-- Records supplied follows --

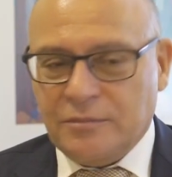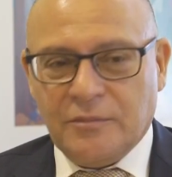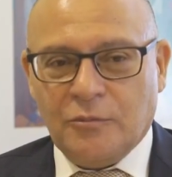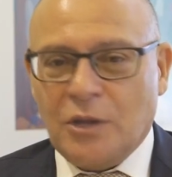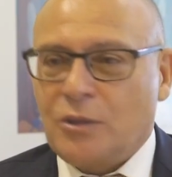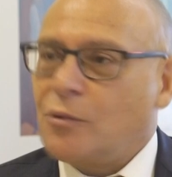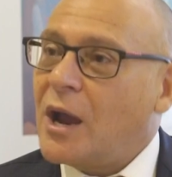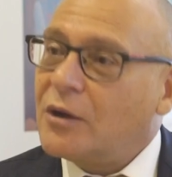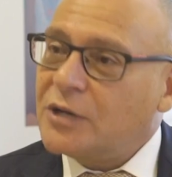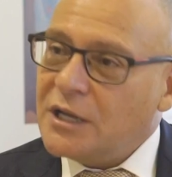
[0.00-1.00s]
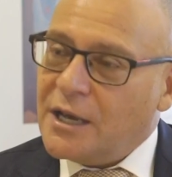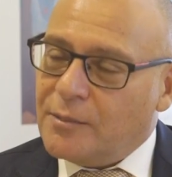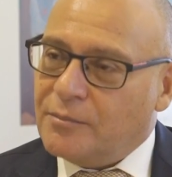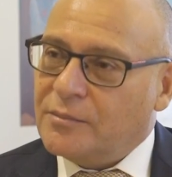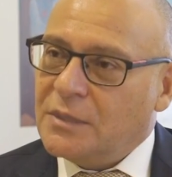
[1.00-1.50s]
with
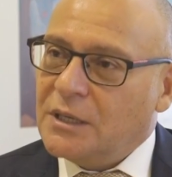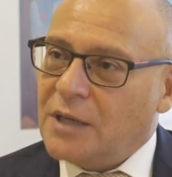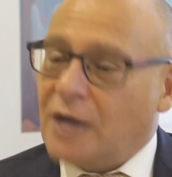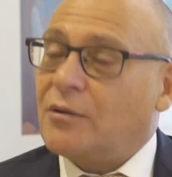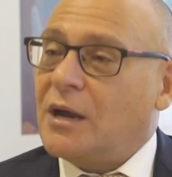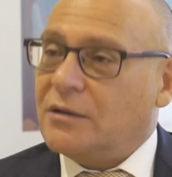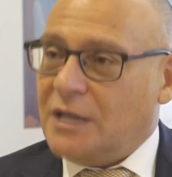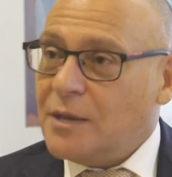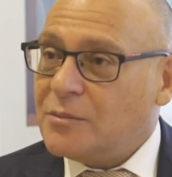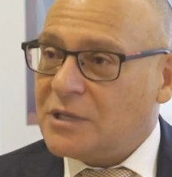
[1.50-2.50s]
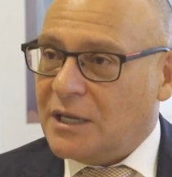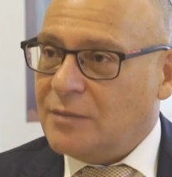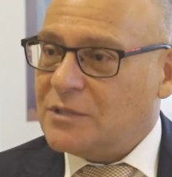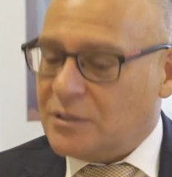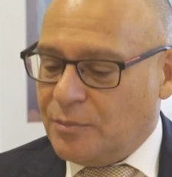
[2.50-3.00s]
our ground EM
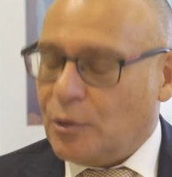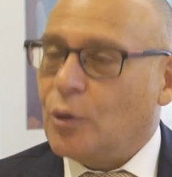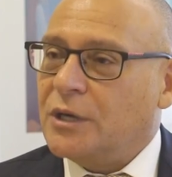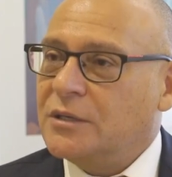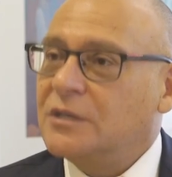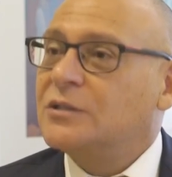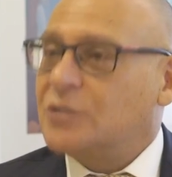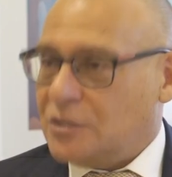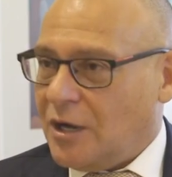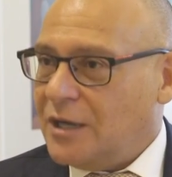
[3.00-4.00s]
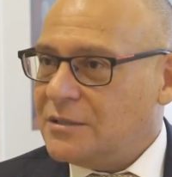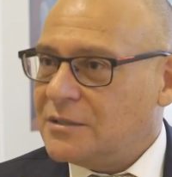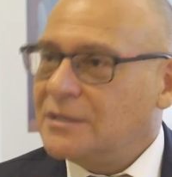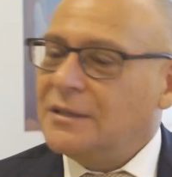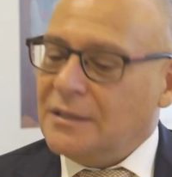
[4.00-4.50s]
teams deployed to sites
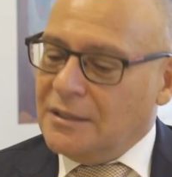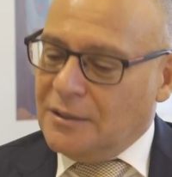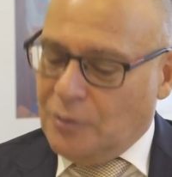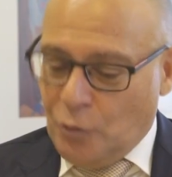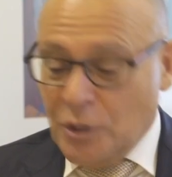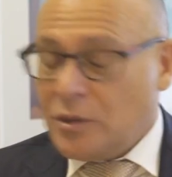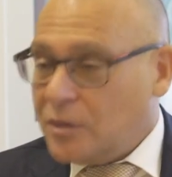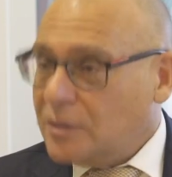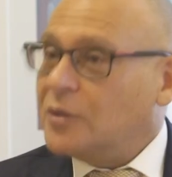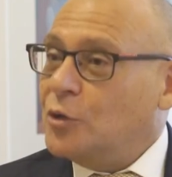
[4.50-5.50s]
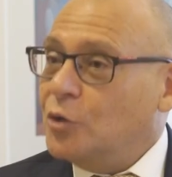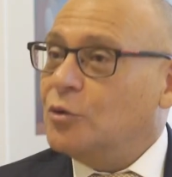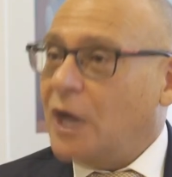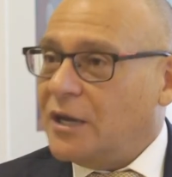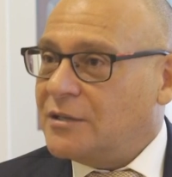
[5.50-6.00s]
with the new
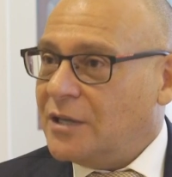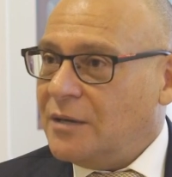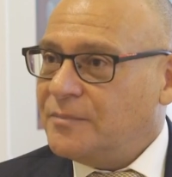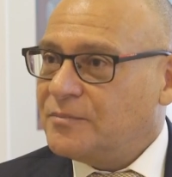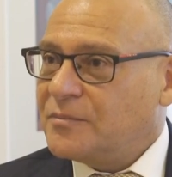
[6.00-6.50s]
data.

-- Records supplied concluded --

> **Task statement**: Could the data above be repeated exactly, with every picture dropped?

> **Task answer**:
[0.00-1.00s]
[1.00-1.50s]
with
[1.50-2.50s]
[2.50-3.00s]
our ground EM
[3.00-4.00s]
[4.00-4.50s]
teams deployed to sites
[4.50-5.50s]
[5.50-6.00s]
with the new
[6.00-6.50s]
data.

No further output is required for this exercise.